═══ Extracted material ═══

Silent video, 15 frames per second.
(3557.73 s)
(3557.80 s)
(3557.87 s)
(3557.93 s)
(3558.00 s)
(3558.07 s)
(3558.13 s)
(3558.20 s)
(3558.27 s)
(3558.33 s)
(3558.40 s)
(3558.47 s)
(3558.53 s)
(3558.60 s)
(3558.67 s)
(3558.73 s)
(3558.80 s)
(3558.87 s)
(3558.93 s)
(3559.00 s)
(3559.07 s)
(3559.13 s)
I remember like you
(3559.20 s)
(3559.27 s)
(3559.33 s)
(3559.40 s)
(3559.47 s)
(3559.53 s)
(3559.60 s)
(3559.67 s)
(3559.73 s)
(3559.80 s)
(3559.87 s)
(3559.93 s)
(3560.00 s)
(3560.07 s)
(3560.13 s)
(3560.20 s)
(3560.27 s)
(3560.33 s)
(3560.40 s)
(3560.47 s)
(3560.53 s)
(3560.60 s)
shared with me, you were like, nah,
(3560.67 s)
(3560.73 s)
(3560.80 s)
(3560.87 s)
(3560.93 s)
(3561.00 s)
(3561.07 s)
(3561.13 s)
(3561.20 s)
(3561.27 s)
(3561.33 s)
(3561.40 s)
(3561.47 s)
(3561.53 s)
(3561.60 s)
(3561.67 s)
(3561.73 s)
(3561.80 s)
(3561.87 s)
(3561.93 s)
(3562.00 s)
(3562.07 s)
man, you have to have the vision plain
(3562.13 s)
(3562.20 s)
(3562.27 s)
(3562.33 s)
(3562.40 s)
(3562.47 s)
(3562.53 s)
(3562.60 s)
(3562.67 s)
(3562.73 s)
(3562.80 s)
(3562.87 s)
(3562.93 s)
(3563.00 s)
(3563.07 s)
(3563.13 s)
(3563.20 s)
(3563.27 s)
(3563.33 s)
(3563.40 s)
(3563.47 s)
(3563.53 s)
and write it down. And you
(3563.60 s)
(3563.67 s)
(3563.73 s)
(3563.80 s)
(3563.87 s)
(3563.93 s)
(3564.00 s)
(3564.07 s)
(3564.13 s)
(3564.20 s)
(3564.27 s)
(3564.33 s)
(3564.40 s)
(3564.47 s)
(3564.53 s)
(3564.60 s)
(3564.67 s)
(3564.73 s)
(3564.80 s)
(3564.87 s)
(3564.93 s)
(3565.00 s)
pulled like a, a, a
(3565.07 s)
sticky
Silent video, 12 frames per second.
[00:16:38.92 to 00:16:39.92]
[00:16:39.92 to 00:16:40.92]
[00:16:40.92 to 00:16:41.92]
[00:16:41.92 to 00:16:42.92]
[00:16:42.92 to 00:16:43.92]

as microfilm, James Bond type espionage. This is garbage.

═══

• Task brief:
Scan the records above, then copy out each line that mentions "frames".

• Result for this exercise:
Silent video, 15 frames per second.
Silent video, 12 frames per second.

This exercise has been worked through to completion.